Die Unmöglichkeit, den Programmstrukturen mehr abzuverlangen, als sie vermögen, ihnen kollektiv ´Geist einzuhauchen´ und sie auf ein komplexes Niveau zu führen, zeugt von einem Mißverhältnis zwischen Mensch und Apparat: Will der Nutzer die digitalen Möglichkeiten ausschöpfen, bleibt ihm nur, sich auf deren Strukturen einzulassen und seine eigenen komplexen Fähigkeiten zu reduzieren. Die Kooperation von Mensch und Apparat verkehrt deren Verhältnis zueinander: "Im vorindustriellen Verhältnis steht die Maschine zwischen dem Menschen und der vom Menschen bearbeiteten Welt ... Im vorindustriellen Verhältnis ist der Mensch die Konstante und die Maschine die Variable". Im industriellen Verhältnis dagegen "ist der Mensch ein Attribut des Apparats ... ist gerade die Maschine die Konstante und der Mensch die Variable" (Flusser 1991, 32).

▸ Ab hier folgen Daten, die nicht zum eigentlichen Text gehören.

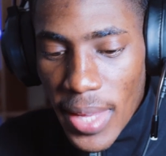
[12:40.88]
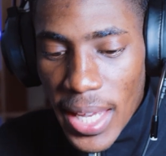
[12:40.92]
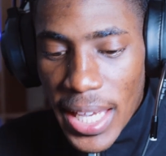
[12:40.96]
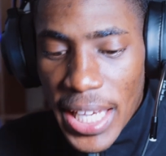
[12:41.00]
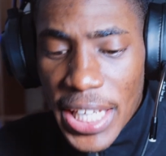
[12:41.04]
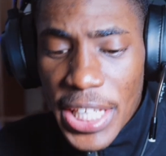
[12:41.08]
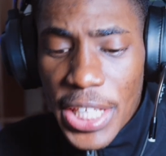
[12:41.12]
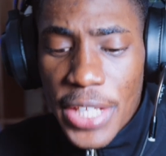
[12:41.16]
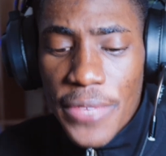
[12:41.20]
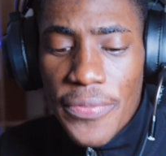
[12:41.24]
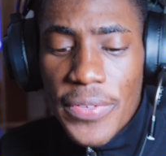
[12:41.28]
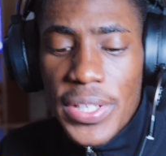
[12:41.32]

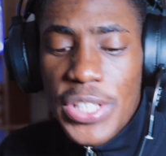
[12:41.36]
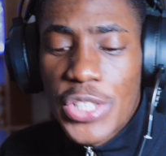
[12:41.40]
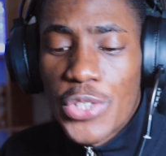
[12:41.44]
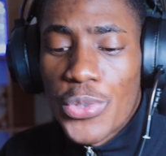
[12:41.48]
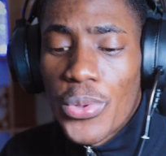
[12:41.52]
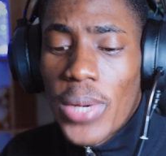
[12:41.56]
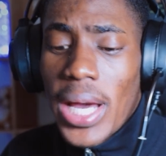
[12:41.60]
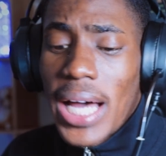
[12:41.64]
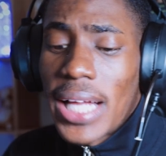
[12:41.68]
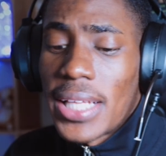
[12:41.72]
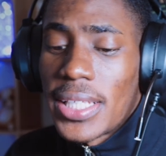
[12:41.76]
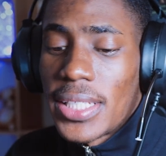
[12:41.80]

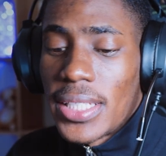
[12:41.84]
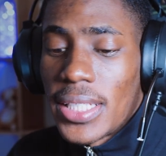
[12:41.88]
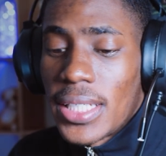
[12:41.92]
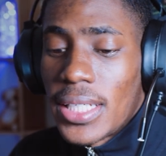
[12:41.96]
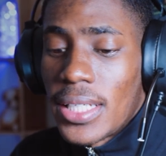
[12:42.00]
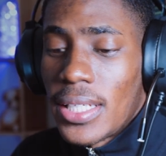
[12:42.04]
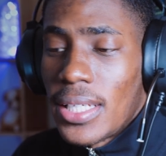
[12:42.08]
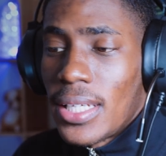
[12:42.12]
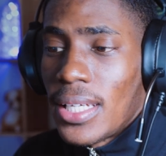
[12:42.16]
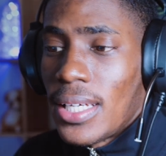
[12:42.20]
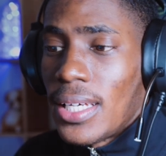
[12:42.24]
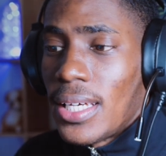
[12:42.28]

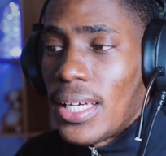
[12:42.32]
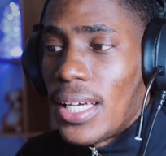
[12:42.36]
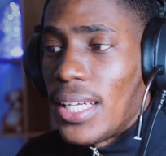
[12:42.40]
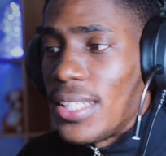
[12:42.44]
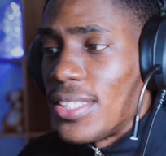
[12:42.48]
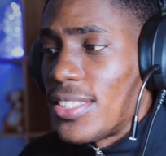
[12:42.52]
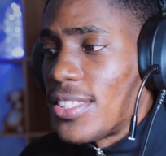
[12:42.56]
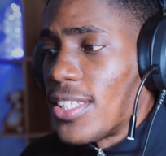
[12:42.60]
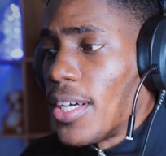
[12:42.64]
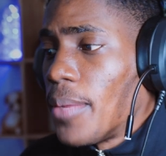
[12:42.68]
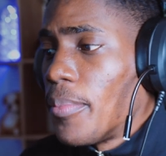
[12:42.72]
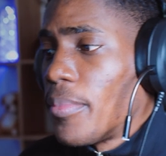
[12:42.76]
individuality
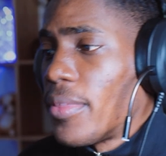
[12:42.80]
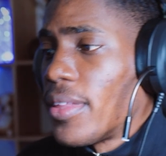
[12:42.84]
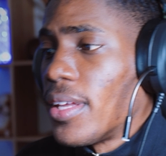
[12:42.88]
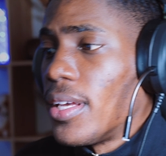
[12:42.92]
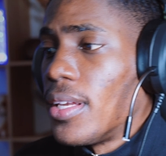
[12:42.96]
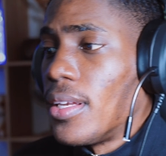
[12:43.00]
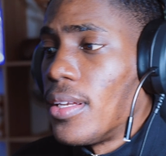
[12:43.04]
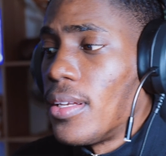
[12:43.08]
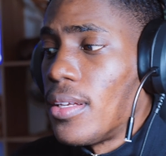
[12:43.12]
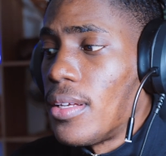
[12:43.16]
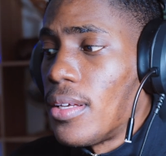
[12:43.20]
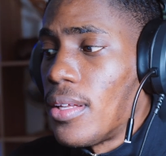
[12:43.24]
is
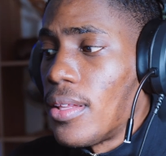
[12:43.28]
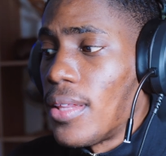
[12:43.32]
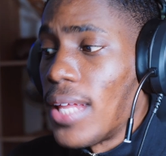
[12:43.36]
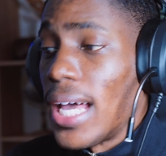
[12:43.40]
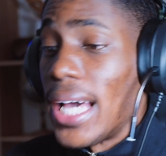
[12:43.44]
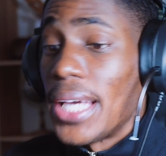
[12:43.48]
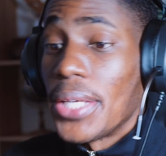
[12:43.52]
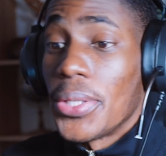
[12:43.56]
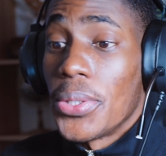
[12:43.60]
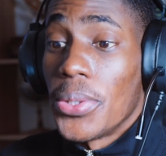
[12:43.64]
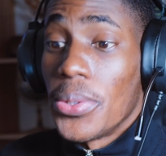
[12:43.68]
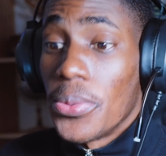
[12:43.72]
something
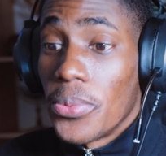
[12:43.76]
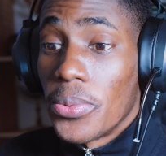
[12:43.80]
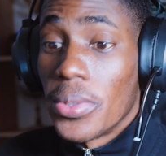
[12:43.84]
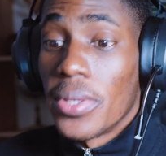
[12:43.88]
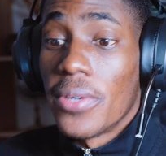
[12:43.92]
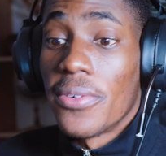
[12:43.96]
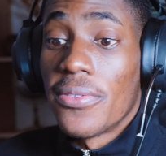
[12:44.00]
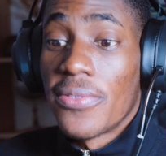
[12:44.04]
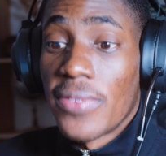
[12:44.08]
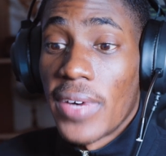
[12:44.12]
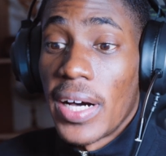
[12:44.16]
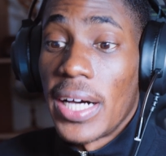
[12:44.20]
that you
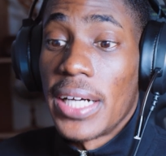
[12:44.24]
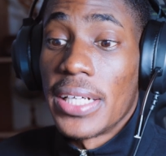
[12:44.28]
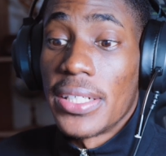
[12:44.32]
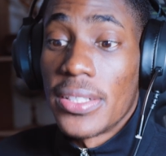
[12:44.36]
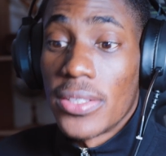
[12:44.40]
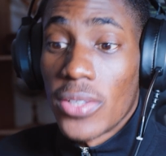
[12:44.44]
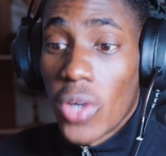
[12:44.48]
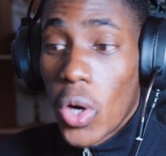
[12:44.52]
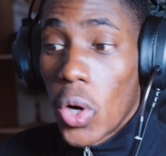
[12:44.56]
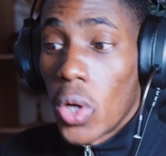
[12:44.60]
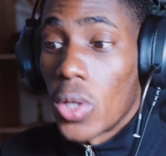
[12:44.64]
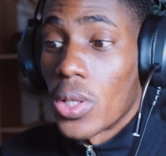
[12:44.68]
will
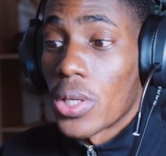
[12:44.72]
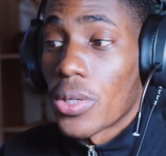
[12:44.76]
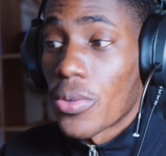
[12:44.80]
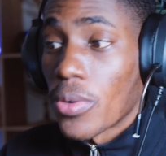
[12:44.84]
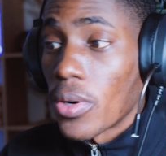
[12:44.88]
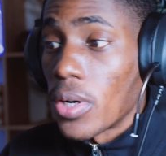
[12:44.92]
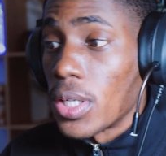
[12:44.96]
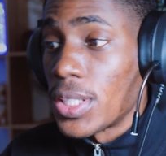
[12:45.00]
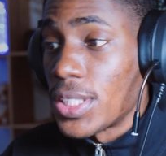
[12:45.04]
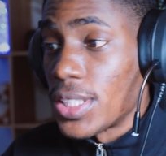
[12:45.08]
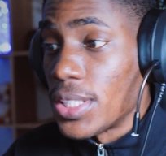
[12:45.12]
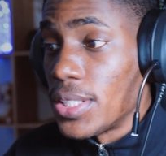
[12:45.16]
find all
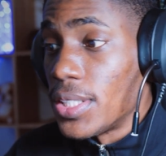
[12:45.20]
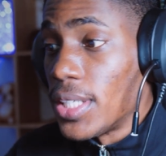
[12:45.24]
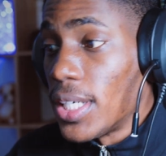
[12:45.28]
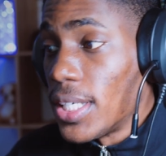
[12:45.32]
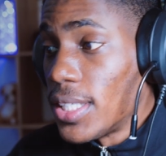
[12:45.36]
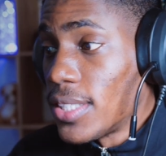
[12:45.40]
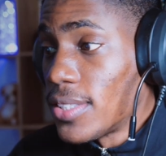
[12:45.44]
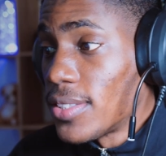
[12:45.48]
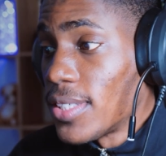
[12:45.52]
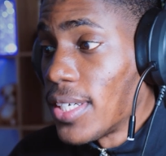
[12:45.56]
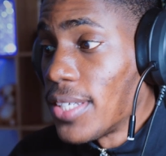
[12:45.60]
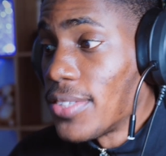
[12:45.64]
across the
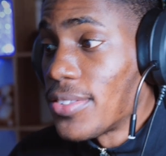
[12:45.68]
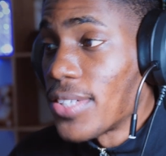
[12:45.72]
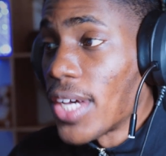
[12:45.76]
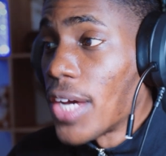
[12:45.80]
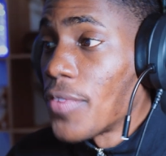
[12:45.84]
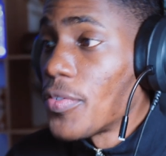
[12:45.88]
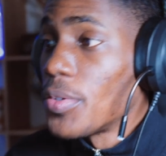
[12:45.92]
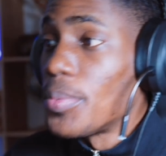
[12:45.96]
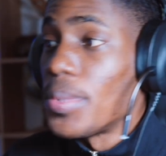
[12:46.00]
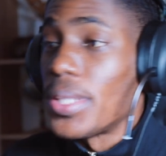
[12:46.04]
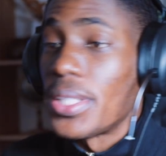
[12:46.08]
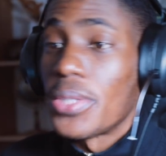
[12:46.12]
United States.
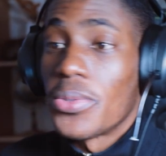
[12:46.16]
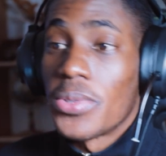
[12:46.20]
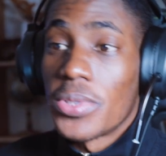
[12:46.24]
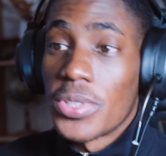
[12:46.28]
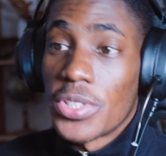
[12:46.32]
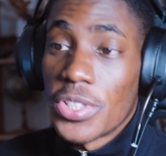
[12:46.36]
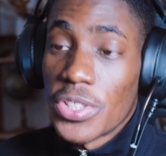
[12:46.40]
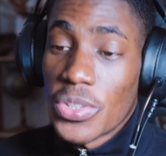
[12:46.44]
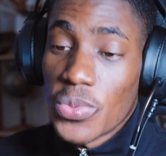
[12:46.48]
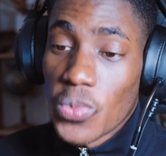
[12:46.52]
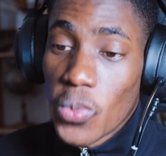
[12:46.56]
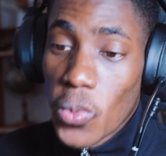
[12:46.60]
Everybody
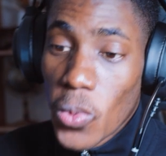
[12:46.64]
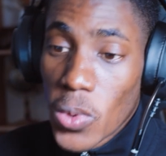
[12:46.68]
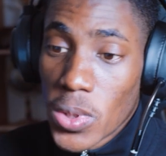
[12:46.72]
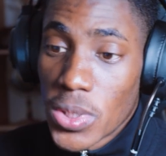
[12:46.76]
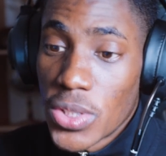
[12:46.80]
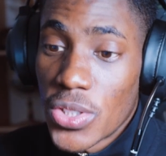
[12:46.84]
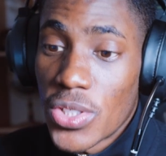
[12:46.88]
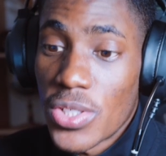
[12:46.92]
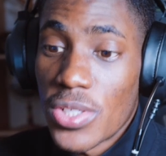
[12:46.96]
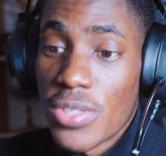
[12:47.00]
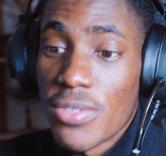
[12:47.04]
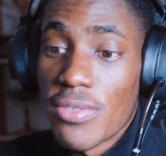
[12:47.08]
just
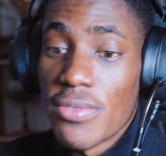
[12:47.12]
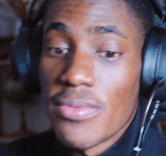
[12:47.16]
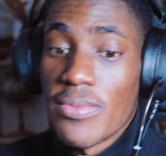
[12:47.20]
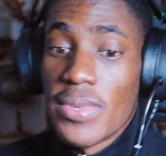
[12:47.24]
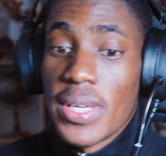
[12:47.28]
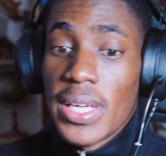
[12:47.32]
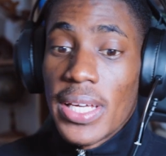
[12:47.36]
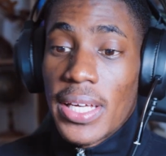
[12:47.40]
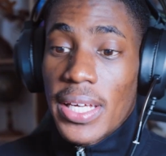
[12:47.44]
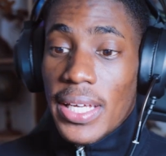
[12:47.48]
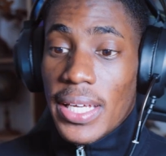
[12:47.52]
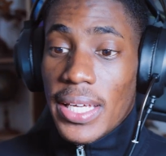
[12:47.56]
wants to
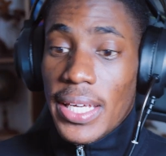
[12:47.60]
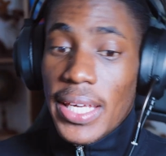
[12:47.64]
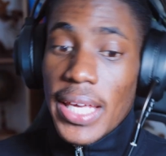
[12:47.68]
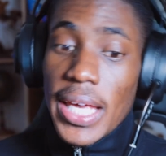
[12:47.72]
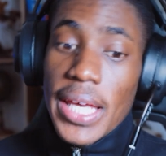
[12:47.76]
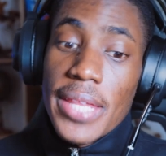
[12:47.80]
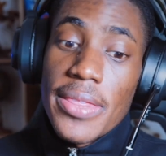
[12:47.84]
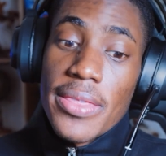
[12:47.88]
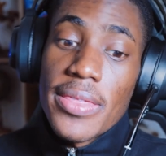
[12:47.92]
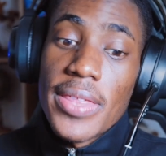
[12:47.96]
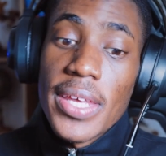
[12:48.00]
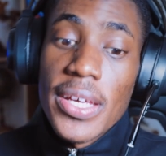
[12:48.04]

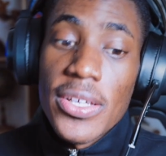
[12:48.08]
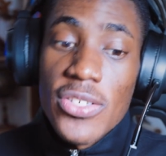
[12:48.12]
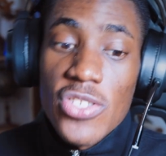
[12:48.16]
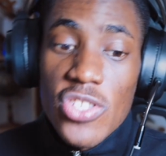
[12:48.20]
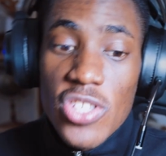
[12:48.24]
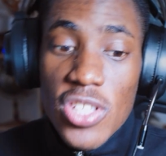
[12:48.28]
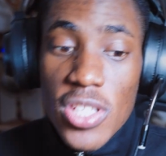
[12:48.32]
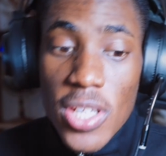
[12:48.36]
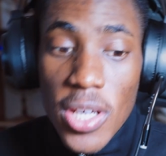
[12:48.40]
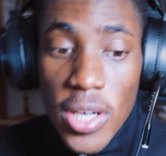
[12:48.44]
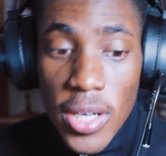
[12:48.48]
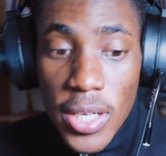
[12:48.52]
get
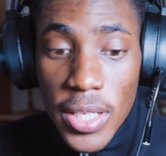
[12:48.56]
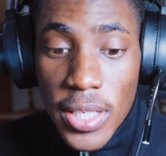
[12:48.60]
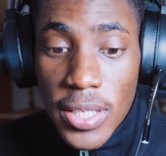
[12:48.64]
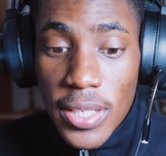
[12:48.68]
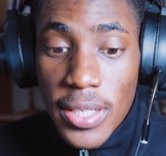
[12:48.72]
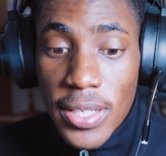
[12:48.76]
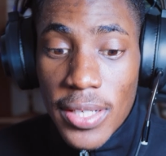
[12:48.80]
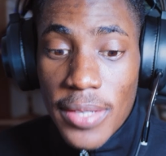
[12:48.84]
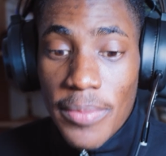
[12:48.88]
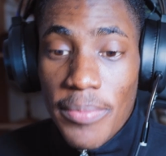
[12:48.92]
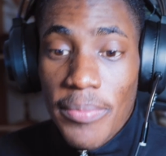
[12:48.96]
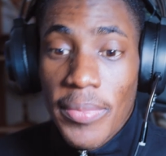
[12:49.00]
things
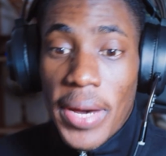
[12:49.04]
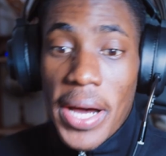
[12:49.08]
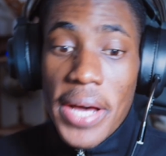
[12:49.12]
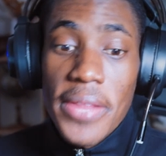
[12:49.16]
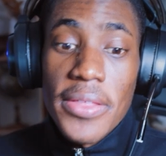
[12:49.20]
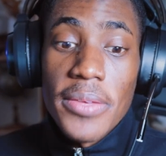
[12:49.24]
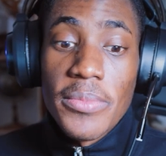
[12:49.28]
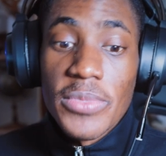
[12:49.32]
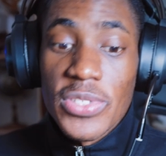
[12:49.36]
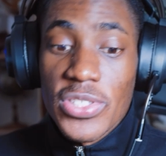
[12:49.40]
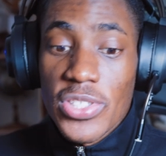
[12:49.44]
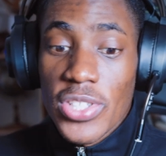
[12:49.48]
done by
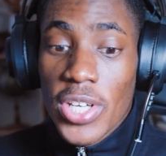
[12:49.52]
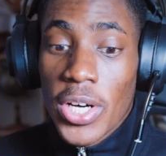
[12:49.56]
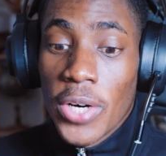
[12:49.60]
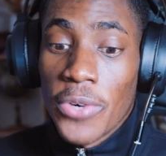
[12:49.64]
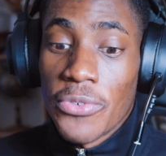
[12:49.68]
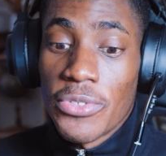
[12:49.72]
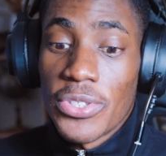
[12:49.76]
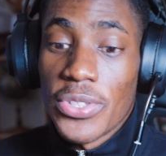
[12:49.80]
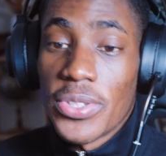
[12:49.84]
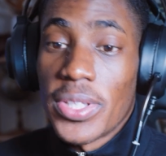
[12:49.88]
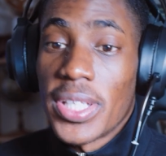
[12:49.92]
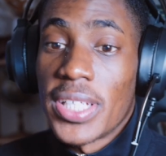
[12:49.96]

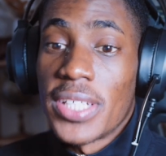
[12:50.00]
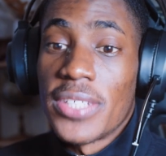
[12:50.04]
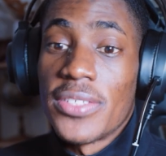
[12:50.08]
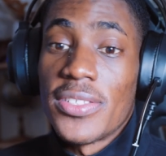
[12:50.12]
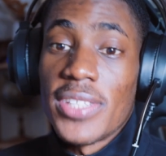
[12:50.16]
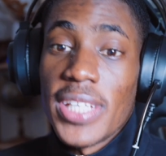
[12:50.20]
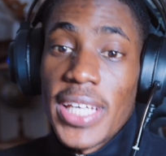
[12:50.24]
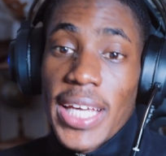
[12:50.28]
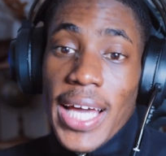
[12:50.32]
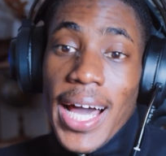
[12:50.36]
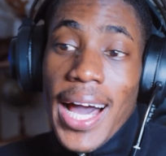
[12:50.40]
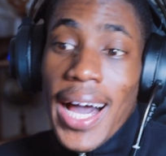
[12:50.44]
themselves so they can
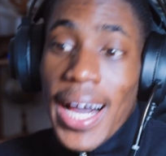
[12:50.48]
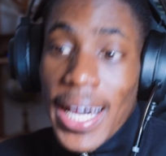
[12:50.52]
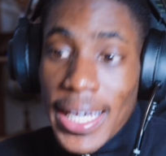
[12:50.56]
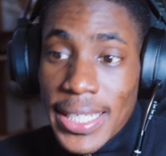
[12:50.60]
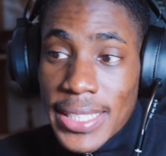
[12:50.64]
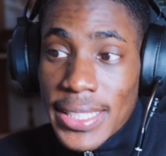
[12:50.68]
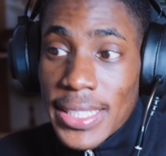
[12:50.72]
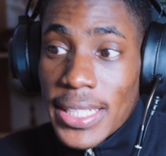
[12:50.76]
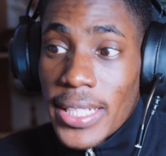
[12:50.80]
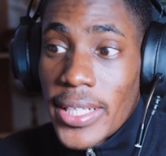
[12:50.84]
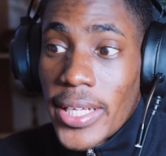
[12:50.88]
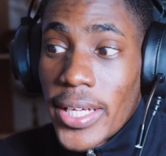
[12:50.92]
say, I
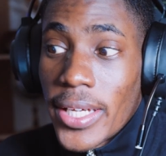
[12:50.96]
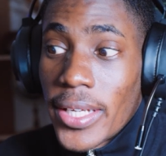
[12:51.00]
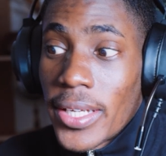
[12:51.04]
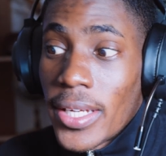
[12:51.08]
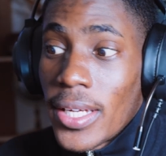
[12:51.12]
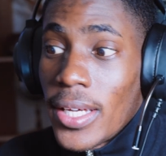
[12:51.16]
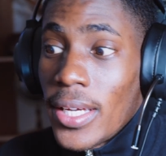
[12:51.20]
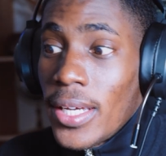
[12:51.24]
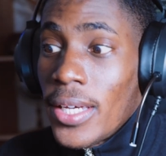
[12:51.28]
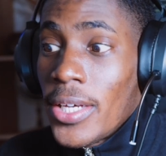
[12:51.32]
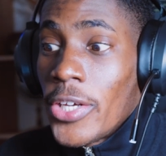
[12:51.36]
did it.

Die Ohnmacht des Nutzers und der Platzverweis für das komplex Humane ist freilich kaum spürbar, denn die Nutzer sind medienblind, solange sie Kommunikation konsumieren, Bilder komputieren, homepages herstellen und neue Programme installieren. Der Blick auf den Bildschirm ermuntert nicht zur kritischen Distanz, da er distanzlos ist. Darüberhinaus sind die Geschehnisse in der Black Box auch für Top-Programmierer kaum mehr nachvollziehbar. Einmal installiert überdauern die Programme auch ihre Schöpfer. Wenn dabei nicht mehr nachvollzogen werden kann, welche Datenmanipulation einst ausgeführt wurde, werden die Netze zum niedrigkomplexen Meta-Medium, und Gesellschaft, Kommunikation und Politik werden zum Anhängsel der installierten Logik: Der Gesellschaft, so Michael Nagula, wird der Platz des Individuums zugewiesen (vgl. 1991, 198), wohingegen das Digital die gesellschaftlich kommunikativen Relevanzen setzt. Dieses Verhältnis scheint sich nachgeschichtlich zu verstärken, denn der Nutzer gerät "in den Dienst der ihm übergeordneten Struktur" (ebd.)

 



[1]Angesichts des ´Imperativs des Neuen´ sollte man Medienmüdigkeit erwarten. Da eine ´Neuigkeitsmüdigkeit´ aber verbunden wäre mit ´Konsummüdigkeit´, ist das Neue aus rein wirtschaftlichen Gründen eine Notwendigkeit.